Over time, the neurological condition will lead to more symptoms – and there is no cure.
There are over “40 symptoms of Parkinson;’s”, the charity Parkinson’s UK pointed out.
Most commonly, people who have the condition are likely to experience:
- Rigidity (stiffness)
- Slowness of movement
- Mild memory and thinking problems
- Sleep problems
- Mental health problems, including anxiety and depression.
What causes Parkinson’s disease?
The charity explained: “People with Parkinson’s don’t have enough of the chemical dopamine because some of the nerve cells that make it have died.
“We don’t yet know exactly why people get Parkinson’s, but researchers think it’s a combination of age, genetic and environmental factors that cause the dopamine-producing nerve cells to die.”
Dopamine enables messages to be sent to parts of the brain that co-ordinate movement.
Early signs of Parkinson’s
The Parkinson’s Foundation highlighted 10 early warning signs of depleting dopamine levels.
These include: a tremor; small handwriting; a loss of smell; trouble sleeping; and trouble moving and walking.
Other early indications of Parkinson’s can include constipation, a soft or low voice, a masked face, dizziness or fainting, or stooping when standing.
When Paxman had fell over walking his dog, before his diagnosis, it was his masked face that had medics test for Parkinson’s.
“It turned out that [the doctor] had been watching University Challenge and had noticed that my face had acquired what’s known as the Parkinson’s mask.
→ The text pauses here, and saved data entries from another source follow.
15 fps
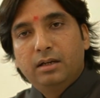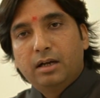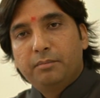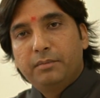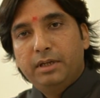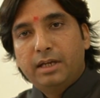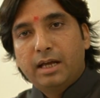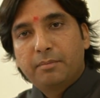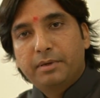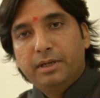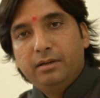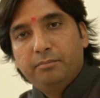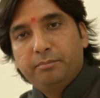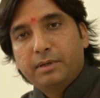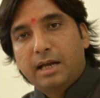हमने यहाँ पे
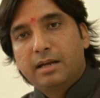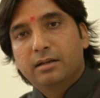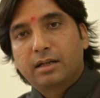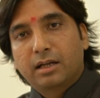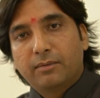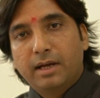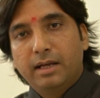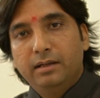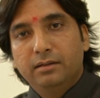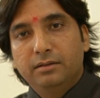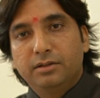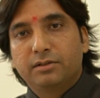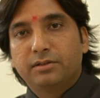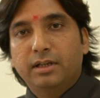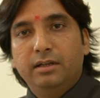प्लान करवाए
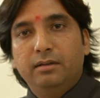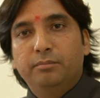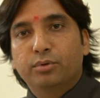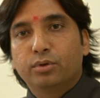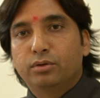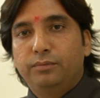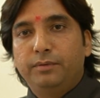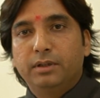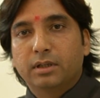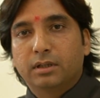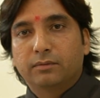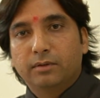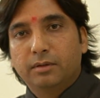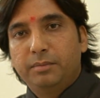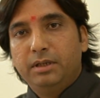जिससे पृथ्वी
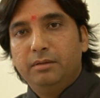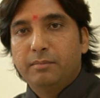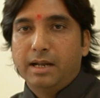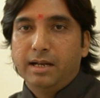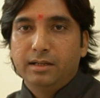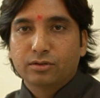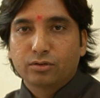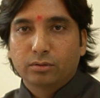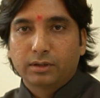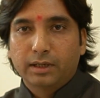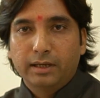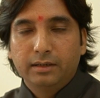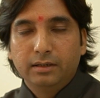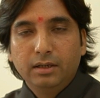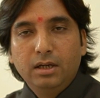तत्व भी बैलेंस होता
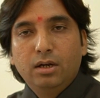है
“I wasn’t as effusive and exuberant as normal. I had no idea.”
Anybody diagnosed with Parkinson’s in the UK will have access to treatment that could help relieve symptoms.
Treatment can include physiotherapy, medication, and surgery; a care plan will be agreed between you and your healthcare team.
“For some people with Parkinson’s disease, making dietary changes can help improve some symptoms,” the NHS adds.
Examples include increasing the amount of fibre, and eating small, frequent meals.
Jeremy Paxman is on BBC Two’s University Challenge, Tuesday, October 25 at 7.30pm.